- _Problem to work on_
Copy each line below word for word and drop every image.
━━━━━━
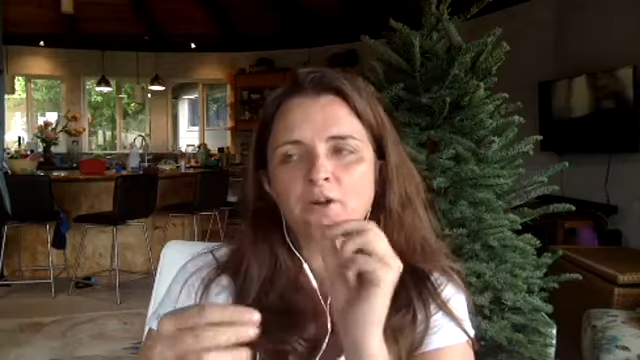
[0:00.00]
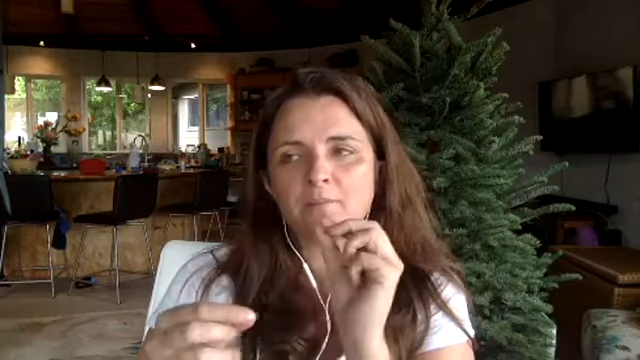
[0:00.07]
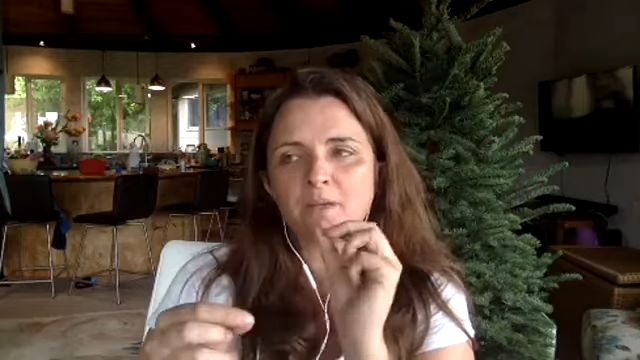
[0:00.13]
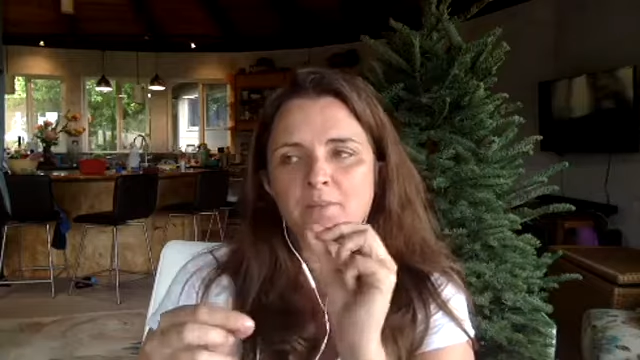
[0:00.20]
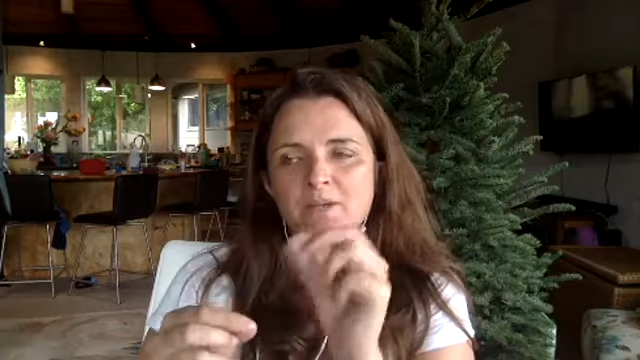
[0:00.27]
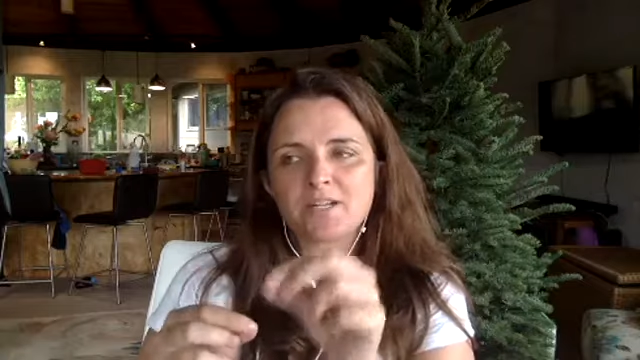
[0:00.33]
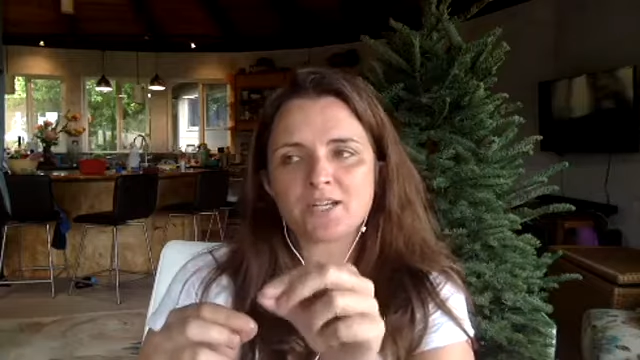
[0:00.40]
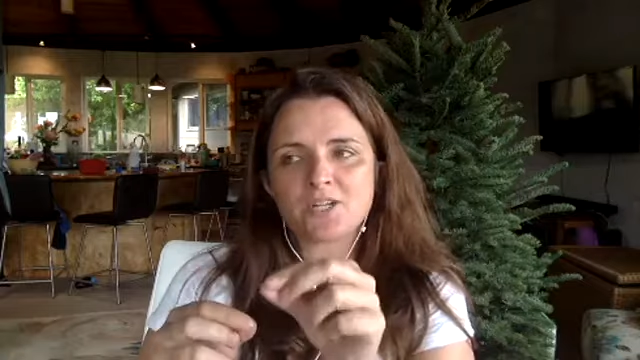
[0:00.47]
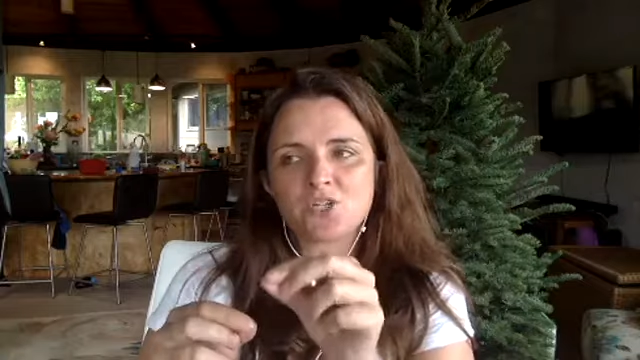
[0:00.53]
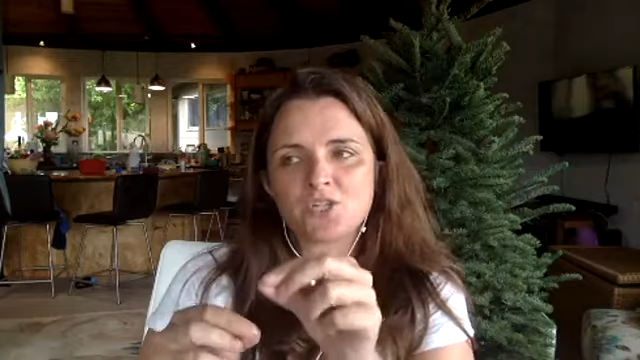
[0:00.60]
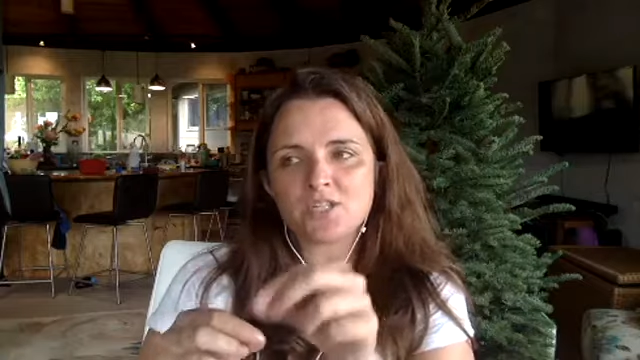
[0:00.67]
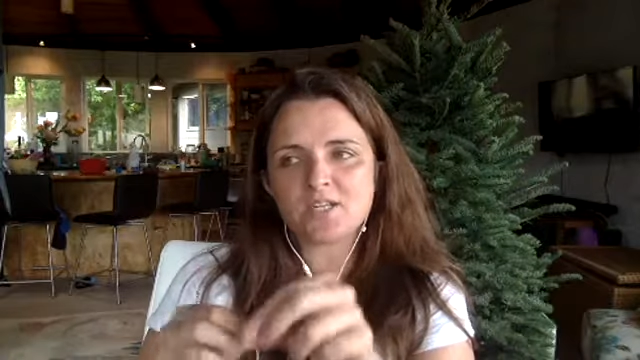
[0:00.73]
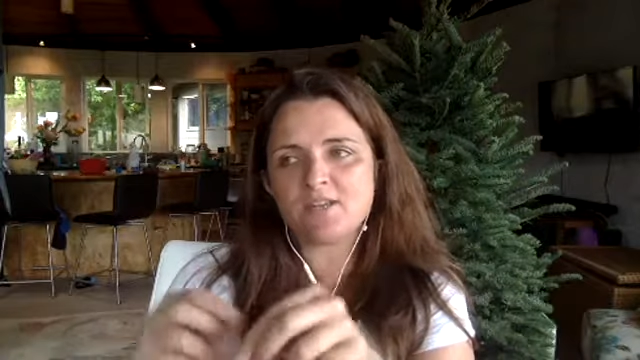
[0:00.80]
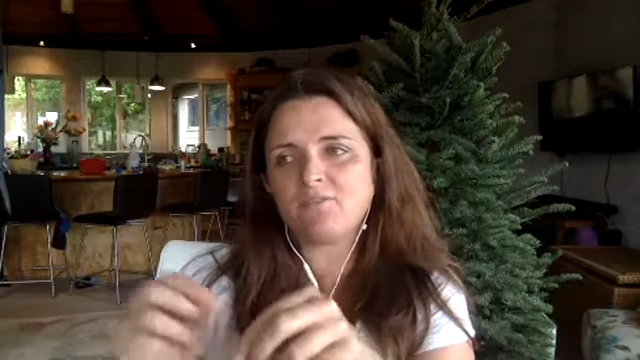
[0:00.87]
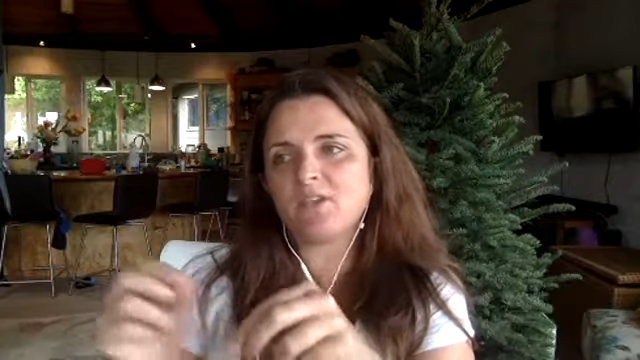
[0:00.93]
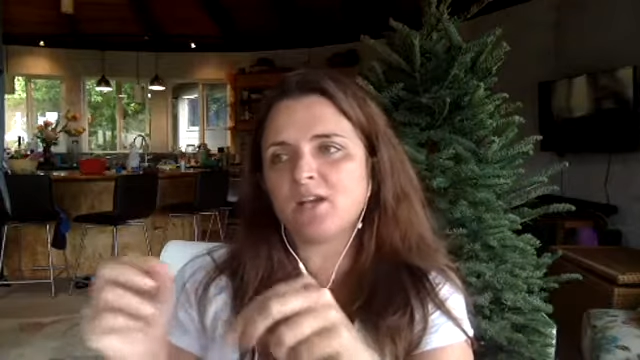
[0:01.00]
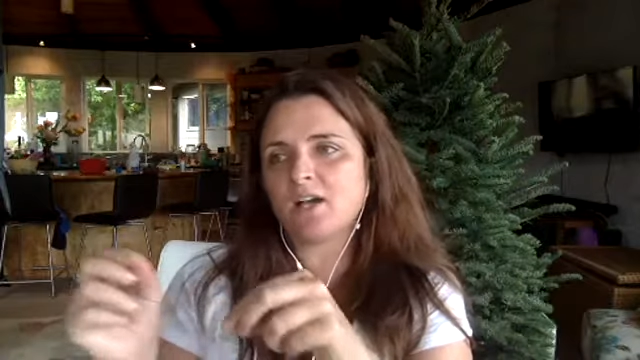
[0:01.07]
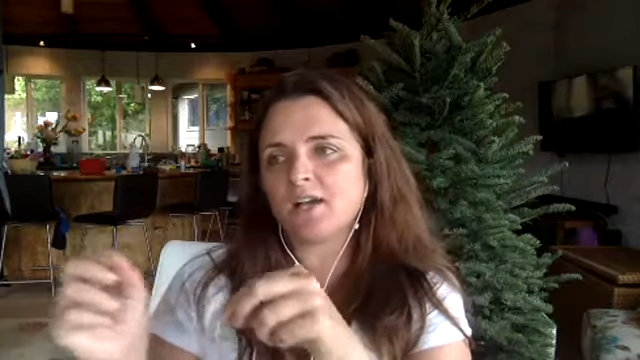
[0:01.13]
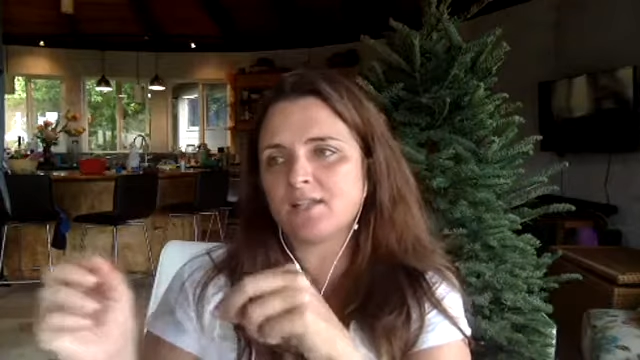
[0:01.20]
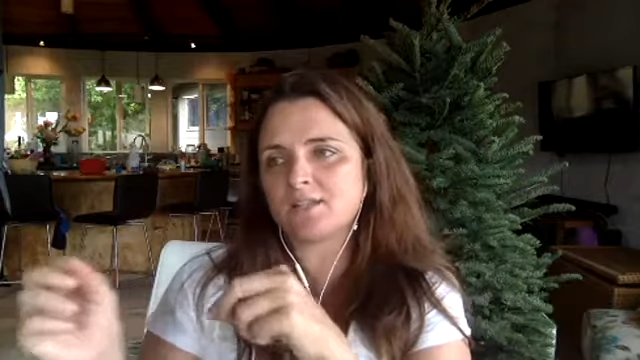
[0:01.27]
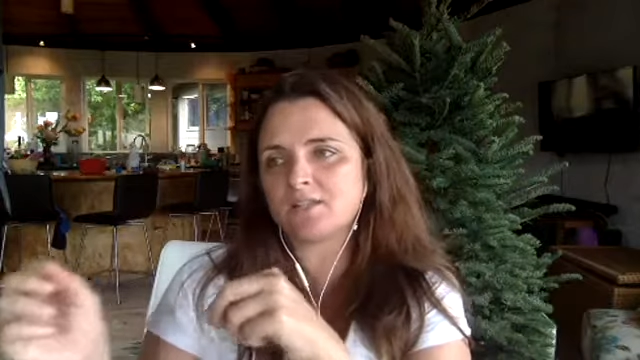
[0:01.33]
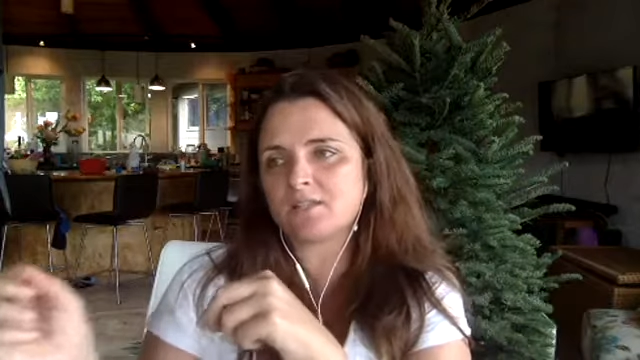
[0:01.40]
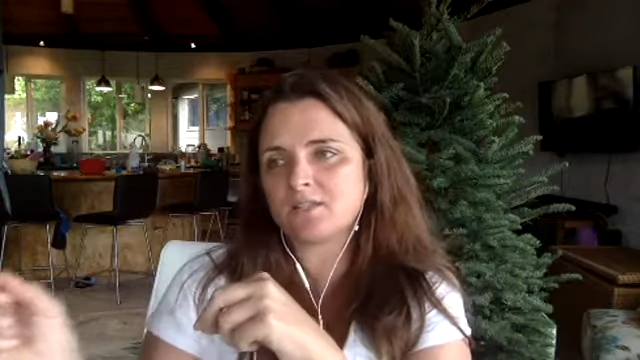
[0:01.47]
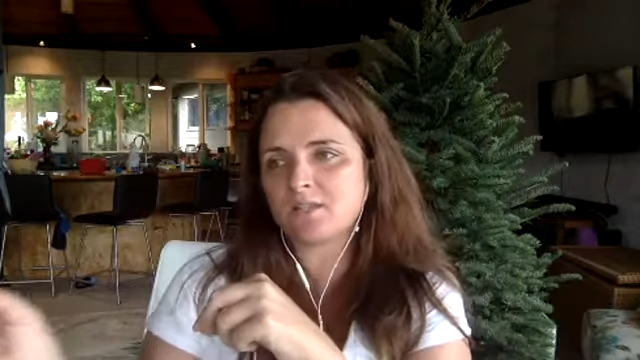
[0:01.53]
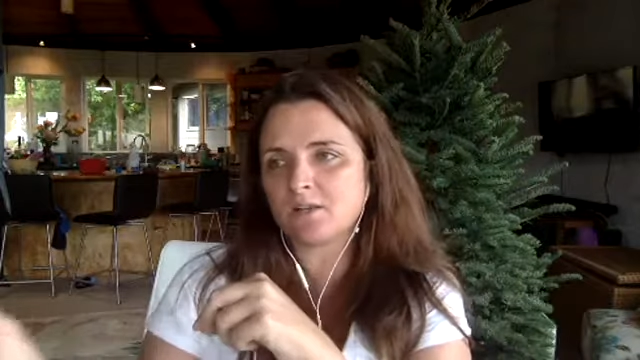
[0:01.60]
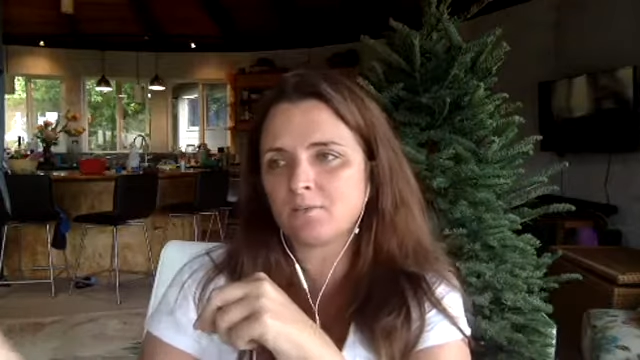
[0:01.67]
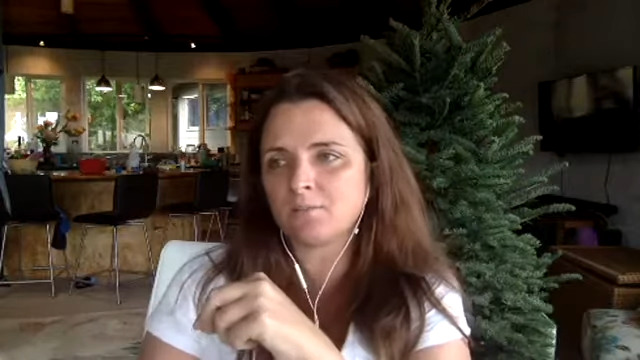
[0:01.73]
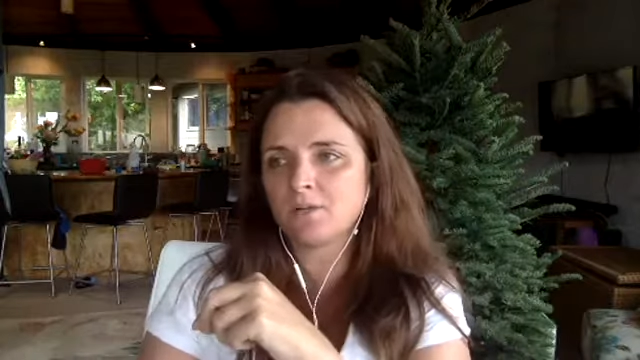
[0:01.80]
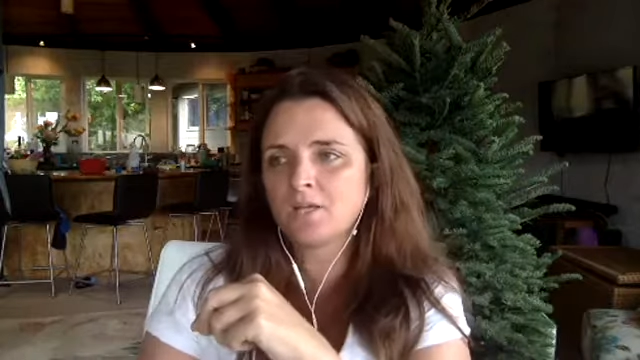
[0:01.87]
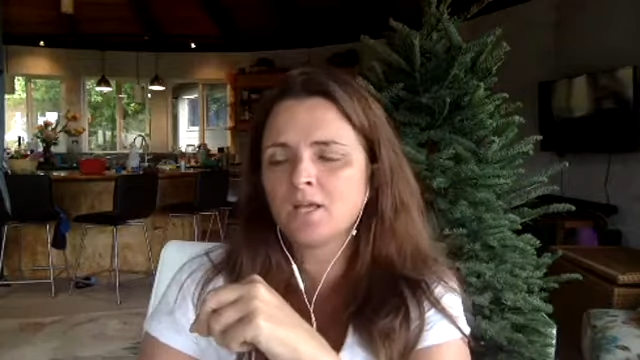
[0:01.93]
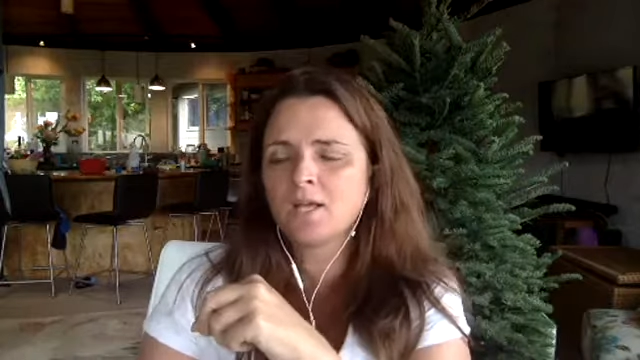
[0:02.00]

maybe a touch of stevia and some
━━━━━━
- _Answer space_
[0:00.00]
[0:00.07]
[0:00.13]
[0:00.20]
[0:00.27]
[0:00.33]
[0:00.40]
[0:00.47]
[0:00.53]
[0:00.60]
[0:00.67]
[0:00.73]
[0:00.80]
[0:00.87]
[0:00.93]
[0:01.00]
[0:01.07]
[0:01.13]
[0:01.20]
[0:01.27]
[0:01.33]
[0:01.40]
[0:01.47]
[0:01.53]
[0:01.60]
[0:01.67]
[0:01.73]
[0:01.80]
[0:01.87]
[0:01.93]
[0:02.00]

maybe a touch of stevia and some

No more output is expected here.